The “home control” unit I mentioned recently was intended to have two shields, stacked as follows:

IMG_3165.jpg

Unfortunately, the top shield with the I2C display turns out to either shield the underlying DCF77 receiver too much, or to generate too much interference, or both. So I’m going to leave it off:

IMG_3166.jpg

As a result, this is just an Arduino Duemilanove with a “peripherals” proto-shield by Adafruit on top, containing:

  • an RFM12B 868 MHz radio module from HopeRF
  • a µSD socket with a 2 Gb card from Kingston
  • a DCF77 receiver from Pollin (pollin.de)

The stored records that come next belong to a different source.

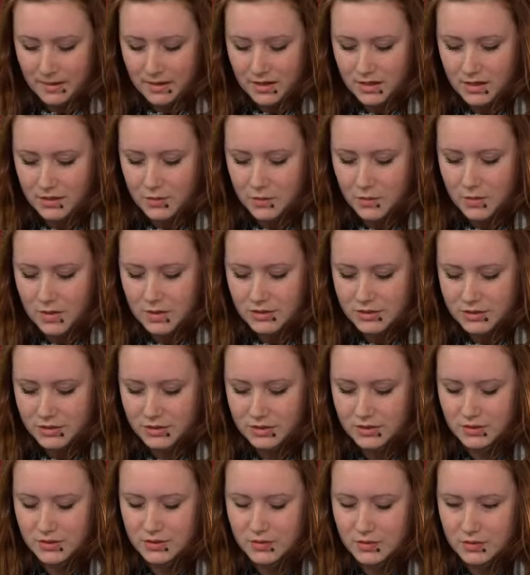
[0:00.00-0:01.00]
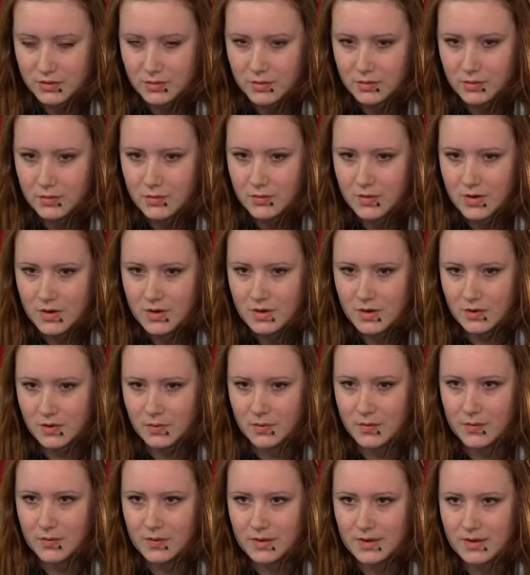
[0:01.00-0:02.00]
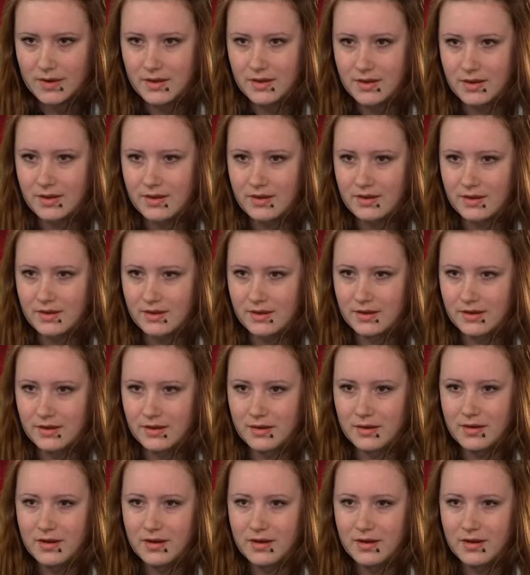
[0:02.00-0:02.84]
and watching you walk away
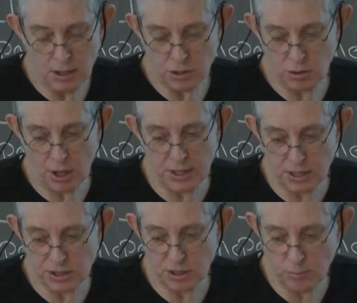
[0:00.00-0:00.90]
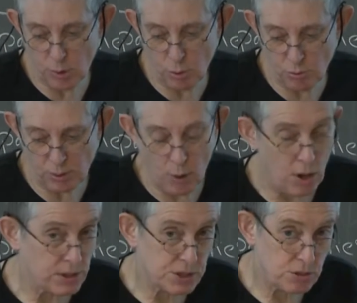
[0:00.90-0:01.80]
So the idea is that the bone
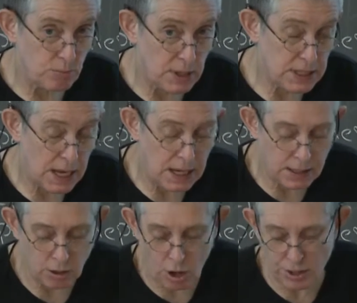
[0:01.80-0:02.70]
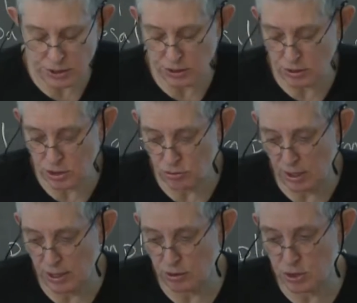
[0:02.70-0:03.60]
remodels to maintain a constant
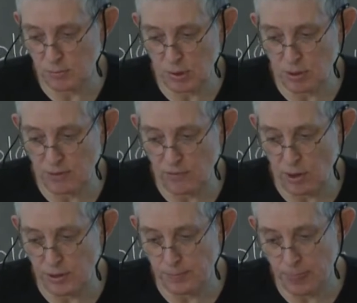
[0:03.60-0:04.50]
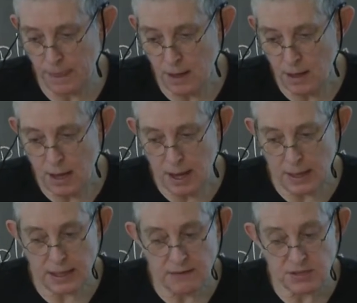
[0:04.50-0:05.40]
strain energy per unit volume. And
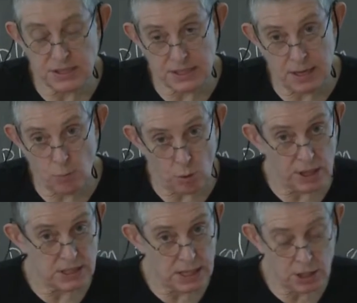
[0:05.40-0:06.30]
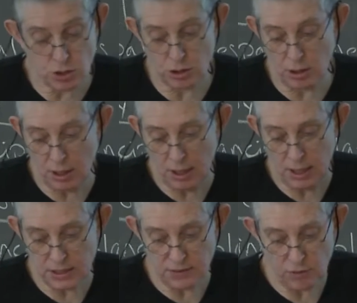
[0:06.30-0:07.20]
that gives the same orientation
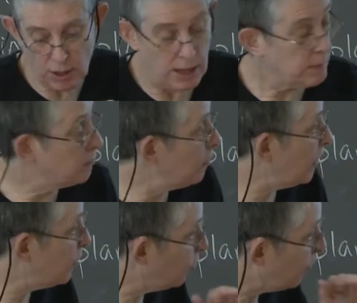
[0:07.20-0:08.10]
as if you were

The resistors are used as level converters, since the SPI bus has to run at 3.3V. There’s also 3.3V regulator (look between the resistors and the pin header), because the µSD programming current can run up to 100 mA – more than the Arduino’s FTDI chip can supply.

All peripherals have been verified to work, separately as well as in combination.

So this unit now has all the pieces needed to log (and accurately timestamp) virtually unlimited amounts of data flying through RFM12B airspace… fully unattended, with just a USB or +9V power source.